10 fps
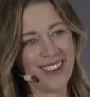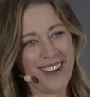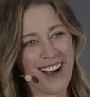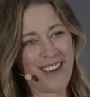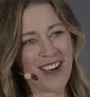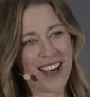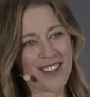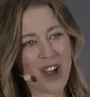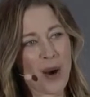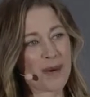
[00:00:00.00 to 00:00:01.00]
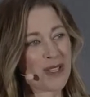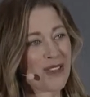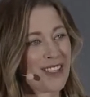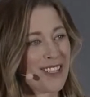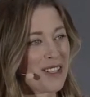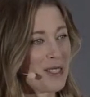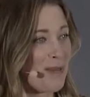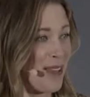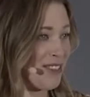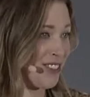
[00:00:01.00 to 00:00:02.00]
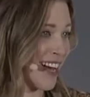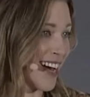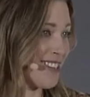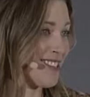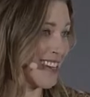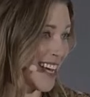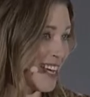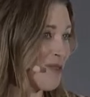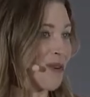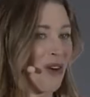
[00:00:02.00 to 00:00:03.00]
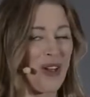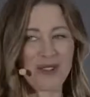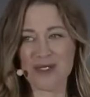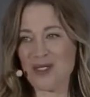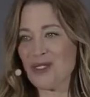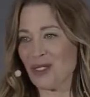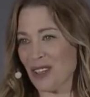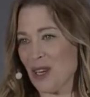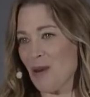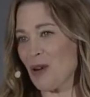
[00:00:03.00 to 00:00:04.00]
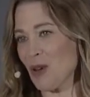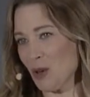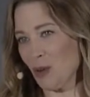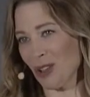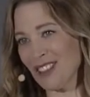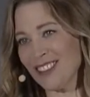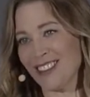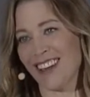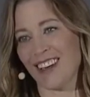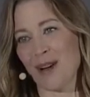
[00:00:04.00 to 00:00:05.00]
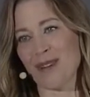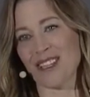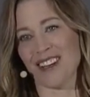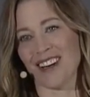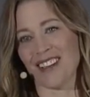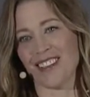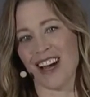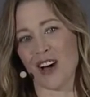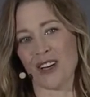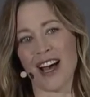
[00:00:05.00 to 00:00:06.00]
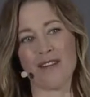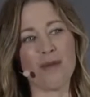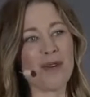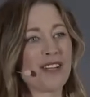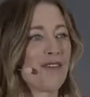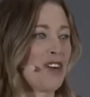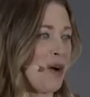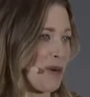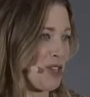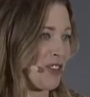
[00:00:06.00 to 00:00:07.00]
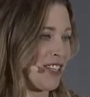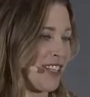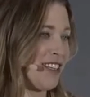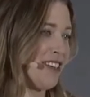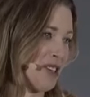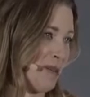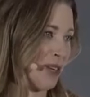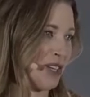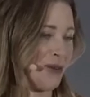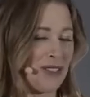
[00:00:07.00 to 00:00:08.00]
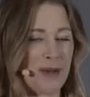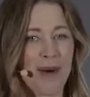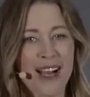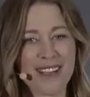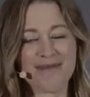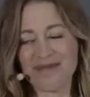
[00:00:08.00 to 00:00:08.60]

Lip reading: I've had the opportunity to spend the last day with all of you learning about your world, and I'm excited now to have a bit of an opportunity to bring you into mine.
□ □ □
Work to complete:
Leave the pictures out. Extract exactly the lines running from the one with "[00:00:03.00 to 00:00:04.00]" through the last entry, both ends included.

Solution for this exercise:
[00:00:03.00 to 00:00:04.00]
[00:00:04.00 to 00:00:05.00]
[00:00:05.00 to 00:00:06.00]
[00:00:06.00 to 00:00:07.00]
[00:00:07.00 to 00:00:08.00]
[00:00:08.00 to 00:00:08.60]

Lip reading: I've had the opportunity to spend the last day with all of you learning about your world, and I'm excited now to have a bit of an opportunity to bring you into mine.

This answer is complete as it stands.